Of California’s 58 counties, 38 are now listed in the purple, or “widespread,” category, which Newsom equated to being on the previous monitoring list.

Although Orange County recently fell off the monitoring list, it was placed in the purple category because the new system only allows counties to move between tiers every 21 days, and counties must meet statistical criteria for at least 14 days before moving into a new category.

For Orange County, the change means a likely delay in the possible reopening of school campuses for in-person instruction.

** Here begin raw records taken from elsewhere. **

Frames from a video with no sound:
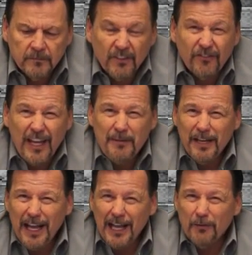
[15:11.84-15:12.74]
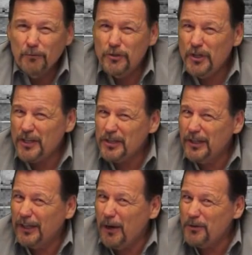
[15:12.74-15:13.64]
The same guy who just
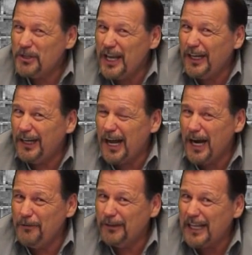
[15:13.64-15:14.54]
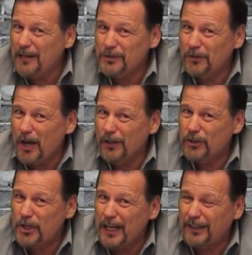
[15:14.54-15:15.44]
negotiated a $100,000
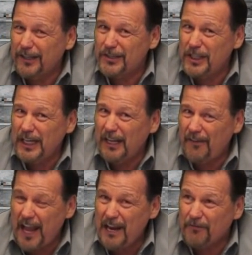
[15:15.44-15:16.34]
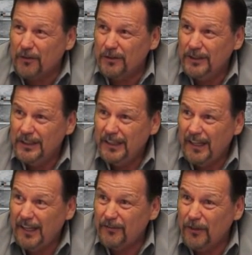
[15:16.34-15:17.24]
check to the city of Haverhill
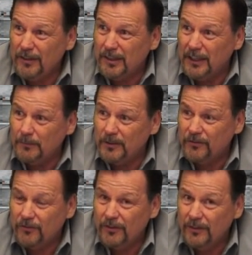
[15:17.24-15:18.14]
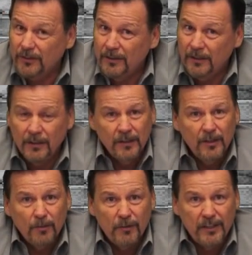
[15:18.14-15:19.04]
has Alzheimer's.
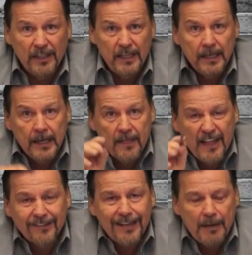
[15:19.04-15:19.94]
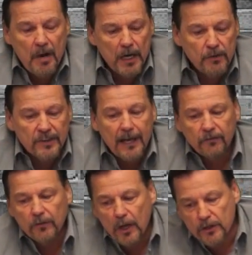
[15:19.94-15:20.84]
Really? That same
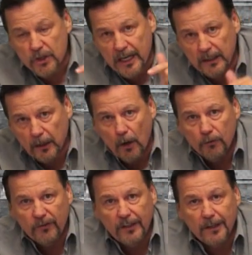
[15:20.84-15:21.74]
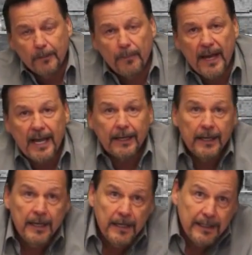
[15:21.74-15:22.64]
$100,000 check that goes into the bag
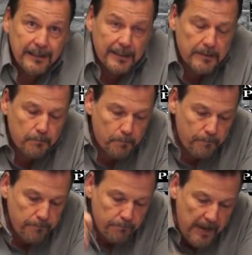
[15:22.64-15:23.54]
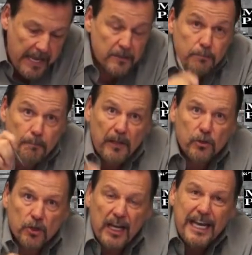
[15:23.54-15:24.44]
that makes Bill
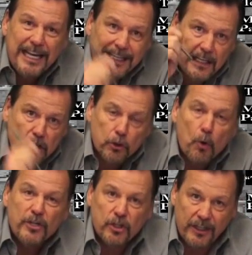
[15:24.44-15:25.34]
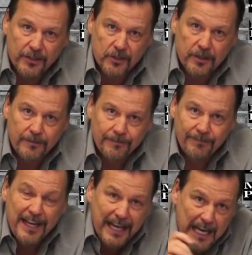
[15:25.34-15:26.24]
Shaheen an extortionist.
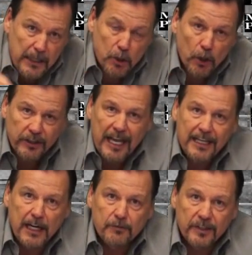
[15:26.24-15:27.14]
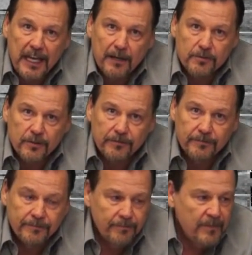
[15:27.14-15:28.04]
He took that $100,000.
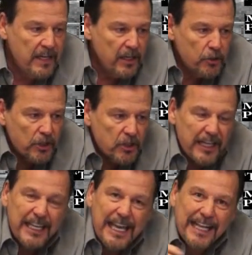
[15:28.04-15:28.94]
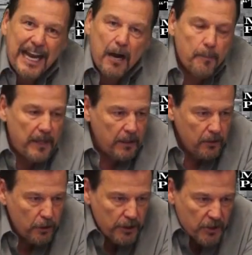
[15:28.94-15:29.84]
Just like he had R.P.
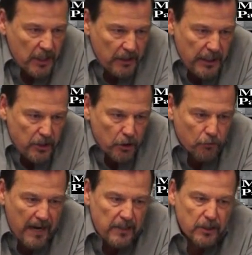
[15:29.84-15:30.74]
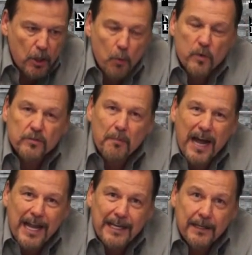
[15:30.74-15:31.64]
You're going to see Lisa Tracy, who was
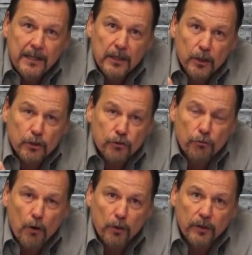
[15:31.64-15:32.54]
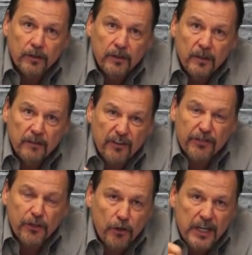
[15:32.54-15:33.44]
my controller for
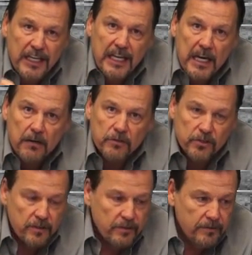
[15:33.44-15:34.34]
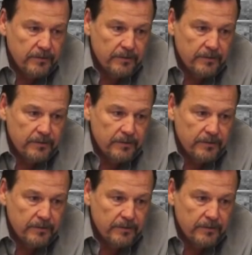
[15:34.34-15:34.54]
30 years.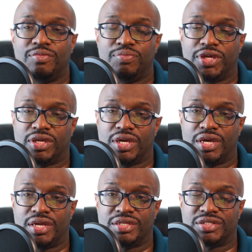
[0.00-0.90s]

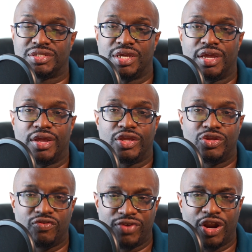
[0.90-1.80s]
because
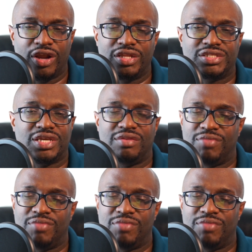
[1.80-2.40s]
you've heard it said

Los Angeles and Riverside counties both fall into the purple category. San Diego County is in the less-restrictive red category.

As counties move down the list of risk categories, restrictions on business operations are slowly eased.

In conjunction with the switch, the state revised its website, covid19.ca.gov, on which people can enter their county and choose an economic sector. The website will then tell the user what category the county is in, and provide information about what businesses are open and what types of restrictions they must adhere to.